Кирилл опять уловил движение — серая волчья тень перебежала от одного пепелища к другому, следя за бредущими куда-то людьми. Тяжело поднялась в воздух и зависла на ветру воронья пара. Кирилл вдохнул воздух и вздрогнул.
С опозданием в несколько шагов он догадался, что наступил на мертвую человеческую руку.
Что же это за страна такая, где страшные, похожие на топи дороги, мостят человеческими телами? Что за земля, где волки и вороны сыты, а люди, голодные и разутые, бредут в неизвестном направлении и испуганно косятся на оружие за спинами раскосых дикарей? Что же это такое?..
Он, видимо, задал этот вопрос вслух, потому что вздрогнули плечи человека в капюшоне, единственного из всех сидевшего на телеге. Рука его выпросталась из складок темной накидки и застыла в воздухе предостерегающе для Кирилла.
На бледных пальцах висели потемневшие от многих тысяч прикосновений четки.
— Что это за земля? — спросил Кирилл тихо, не надеясь, что человек в капюшоне поймет его.
— Гиперборея, — ответил тот надтреснутым, простуженным голосом и закашлялся.
— Страна блаженных? — спросил Кирилл.
— Именно. Та самая страна блаженных, где люди устают от счастья, — человек в капюшоне говорил на странном наречии, отдаленно напоминавшем французский, но Кирилл почему-то его прекрасно понимал. — Солнце здесь заходит только один раз в год, земля ежегодно дает по два урожая, жители отличаются необычайным долголетием… Все так и есть, только солнца не видно в дыму пожарищ, два урожая в год снимает здесь смерть, а жители этой страны еще долго сохраняются под снегом и льдом…
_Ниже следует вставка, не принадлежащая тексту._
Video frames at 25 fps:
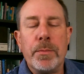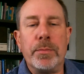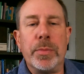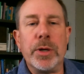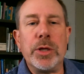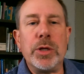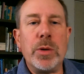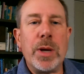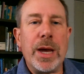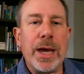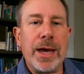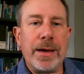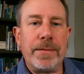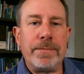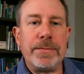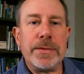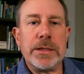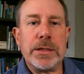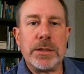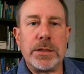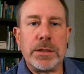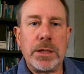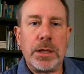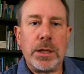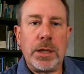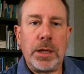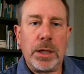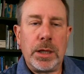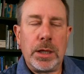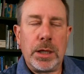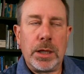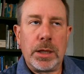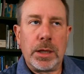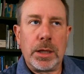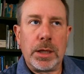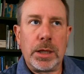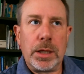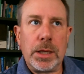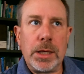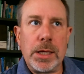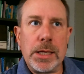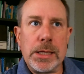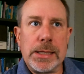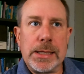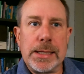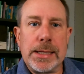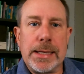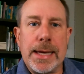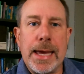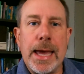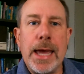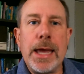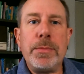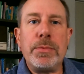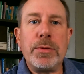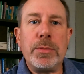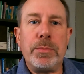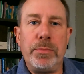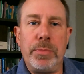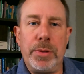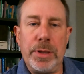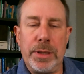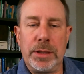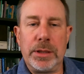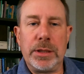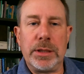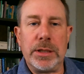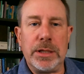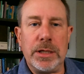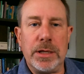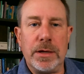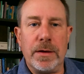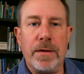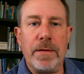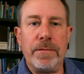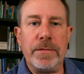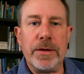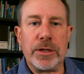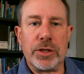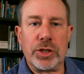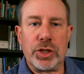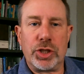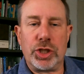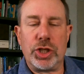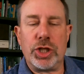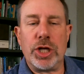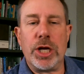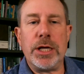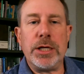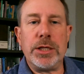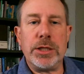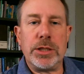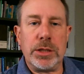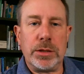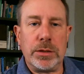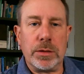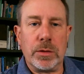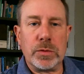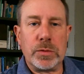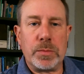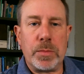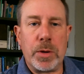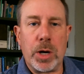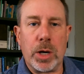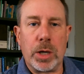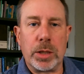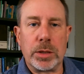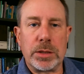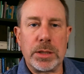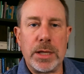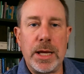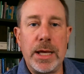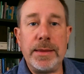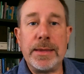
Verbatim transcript: But you have this capability of exchanging those parts,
Плечи собеседника заходили то ли от кашля, то ли от смеха.
— Куда мы идем? — попробовал Кирилл задать еще один вопрос.
— В Каракорум… В логово Левиафана восточного… "Кто может отворить двери лица его?
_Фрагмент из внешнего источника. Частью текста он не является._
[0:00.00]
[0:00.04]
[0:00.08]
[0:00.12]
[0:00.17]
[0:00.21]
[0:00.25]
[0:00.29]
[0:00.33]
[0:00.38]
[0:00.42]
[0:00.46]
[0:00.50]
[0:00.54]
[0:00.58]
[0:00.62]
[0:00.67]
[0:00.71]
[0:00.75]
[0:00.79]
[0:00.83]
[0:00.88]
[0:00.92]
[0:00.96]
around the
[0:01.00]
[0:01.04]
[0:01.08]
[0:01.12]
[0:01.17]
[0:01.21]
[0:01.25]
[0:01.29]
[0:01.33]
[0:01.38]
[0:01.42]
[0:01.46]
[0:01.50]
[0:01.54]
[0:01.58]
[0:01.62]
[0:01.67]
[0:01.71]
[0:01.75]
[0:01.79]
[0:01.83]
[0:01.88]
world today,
Круг зубов его — ужас. Крепкие щиты его великолепие; они скреплены как бы твердою печатью… От его чиханья показывается свет; глаза у него, как ресницы зари. Из ноздрей его выходит дым, как из кипящего горшка или котла.
Дыхание его раскаляет угли, и из пасти его выходит пламя… Сердце его твердо, как камень, и жестко, как нижний жернов…" Туда наша с тобой невольничья дорога. Только твой хозяин вон, дремлет в седле, завывает какую-то языческую молитву, а мой… Не Людовик и не Иннокентий, не король и не папа. Он будет повыше рангом. Где только Он? Везде. И в твоем хозяине тоже. Дремлет в седле, воет языческую молитву. Везде Он. И в татарском хане он, в Левиафане восточном… «Можешь ли ты удою вытащить левиафана и веревкою схватить язык его?.. Будет ли он умолять тебя и говорить с тобою кротко? Сделает ли он договор с тобою, и возьмешь ли его навсегда себе в рабы?..» Все так и есть… Посмотри на этих всадников. Их лохмотья украшены серьгами из Дамаска, хеттскими кольцами, ростовским золотым шитьем.
Никто «удою не вытащит» Левиафана: ни Русь, ни Швеция, ни Венгрия… «Это — верх путей Божиих: только Сотворивший его может приблизить к нему меч Свой…» С этим мечом я и иду к татарскому владыке. Меч этот — слово Божие…
— Так ты надеешься обратить монголов в христианскую веру? — догадался Кирилл.
Человек в капюшоне усмехнулся.
— Моя дорога очень долгая. Очень долгая, не сразу отозвался миссионер. — Сколько раз я говорил с ними в дороге! Сколько раз пытался заглядывать в их узкие глаза! Они только хищные рты кривят в усмешке и шипят мне, как змеи, свою степную правду. «Боги гонят под наши стрелы добычу, засевают степи сочной травой, дают обильный приплод нашим кобылицам. Они сковывают страхом сердца наших врагов, отдают нам его женщин, раздувают пламя пожаров над вражеским городом, — так отвечают они мне. — Ваш же Бог — бездельник и лоботряс. Он много говорит, но мало делает. Он развратил вас, посеял между единоверцами вражду. Вы душите и режете друг друга, а мы едины, как лук, стрела и тетива. Потому мы скоро дойдем до последнего моря… Зачем же ты так спешишь в Каракорум, если он скоро сам придет к тебе?» Так говорили они или еще обязательно мне скажут.
— Ты не веришь в свою миссию? Как же ты можешь совершать такое опасное путешествие без веры в успех? Зачем же ты туда едешь?